David Lammy is seeking to solve a shortage of resources in the justice system by fundamentally rewriting the legal and constitutional framework of England and Wales. That’s deeply wrong, argues Eliot Wilson

The headline in The Times last week was extraordinary: “Jury trials to be scrapped except for alleged rapists and killers”.

A memorandum from the ministry of justice, headed by deputy prime minister and lord high chancellor David Lammy, proposes that defendants in England and Wales should only have the right to trial by jury for charges of rape, murder, manslaughter or other offences passing a public interest test. 

It would: “Introduce trial by judge alone for cases involving fraud and financial offences – if the judge considers the case to be suitably technical and lengthy. Exclusions for rape, murder, manslaughter and public interest.”

So unless you are accused of raping or killing someone, your guilt or innocence would now be determined entirely by a judge.
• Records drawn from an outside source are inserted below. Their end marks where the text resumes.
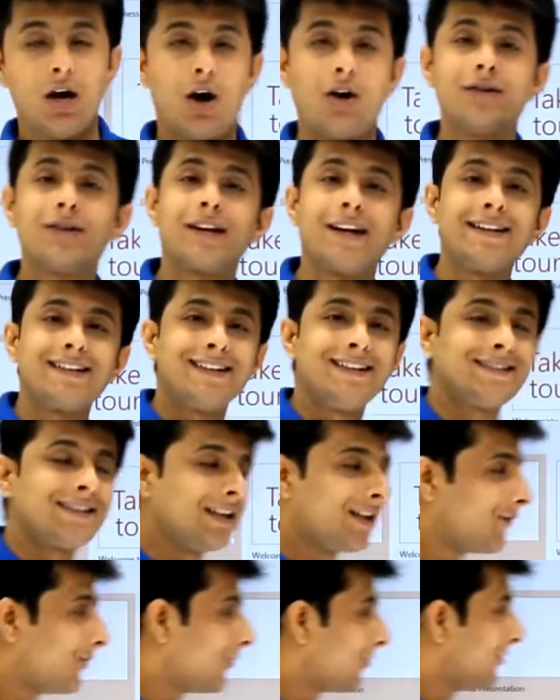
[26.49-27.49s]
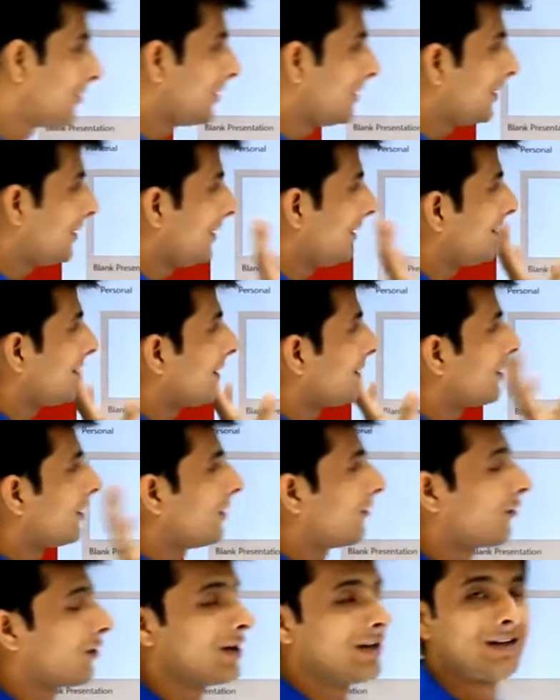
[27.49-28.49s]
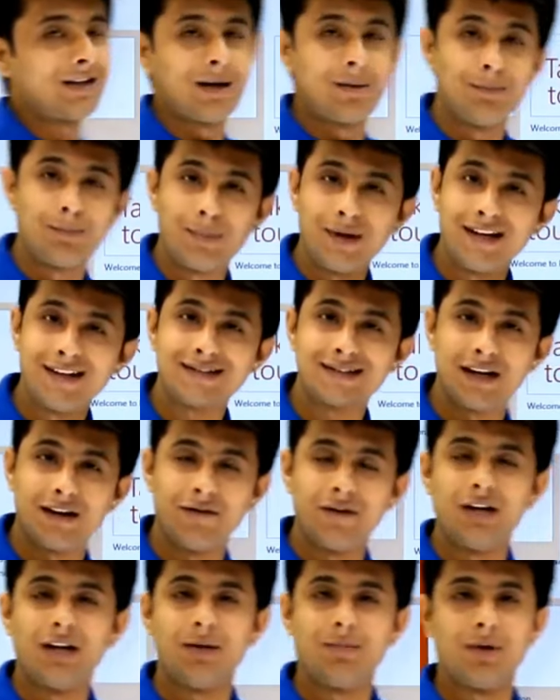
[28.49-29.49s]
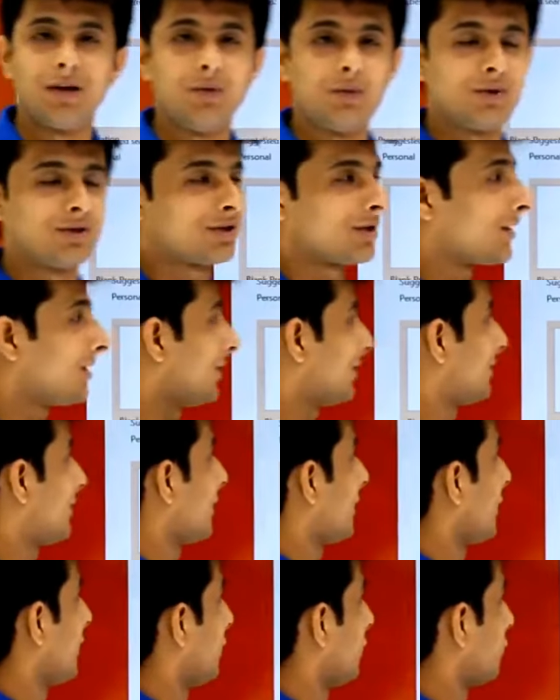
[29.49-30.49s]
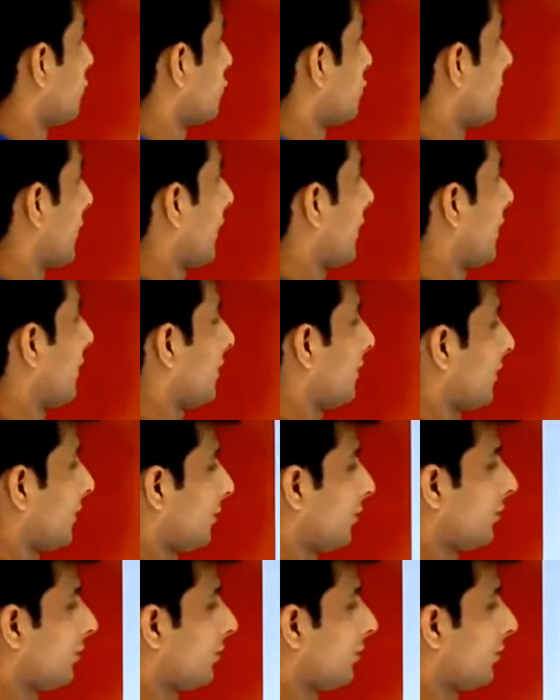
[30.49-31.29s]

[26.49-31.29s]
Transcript: On the right hand side, if you see, these are the different templates available which are recently used by,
Currently, anyone charged with an offence which could result in more than six months’ imprisonment has a right to a jury trial. The proposal is even more restrictive than Sir Brian Leveson’s already-contentious review of the criminal courts.

The ostensible motivation is an undeniable backlog in the criminal justice system. There are over 78,000 cases before the Crown Courts, and the numbers are rising. What Lammy seeks to do is solve a shortage of resources by fundamentally rewriting the legal and constitutional framework of England and Wales.

Magna Carta

Magna Carta, the settlement between King John and his barons in 1215, is often misunderstood and mis-cited. The charter was revised and reissued in 1216, 1217, 1225 and 1297, and of the 63 original clauses, only three remain in force. Two deal with the English Church and Canada, but the third, Clause 29 of the 1297 version, goes to the heart of Lammy’s plans and represents over 800 years of legal history.

“NO Freeman shall be taken or imprisoned… We [will] not pass upon him, nor condemn him, but by lawful judgment of his Peers, or by the Law of the Land. We… will not deny or defer to any man either Justice or Right.”

This is the Crown, as the fountain of justice, promising the freemen of England that it will not judge or condemn anyone “but by lawful judgment of his Peers”. That has enshrined the right to trial by jury for eight centuries, but it was not an innovation: juries of a kind can be traced back to Æthelred’s Wantage Code of c. AD 997.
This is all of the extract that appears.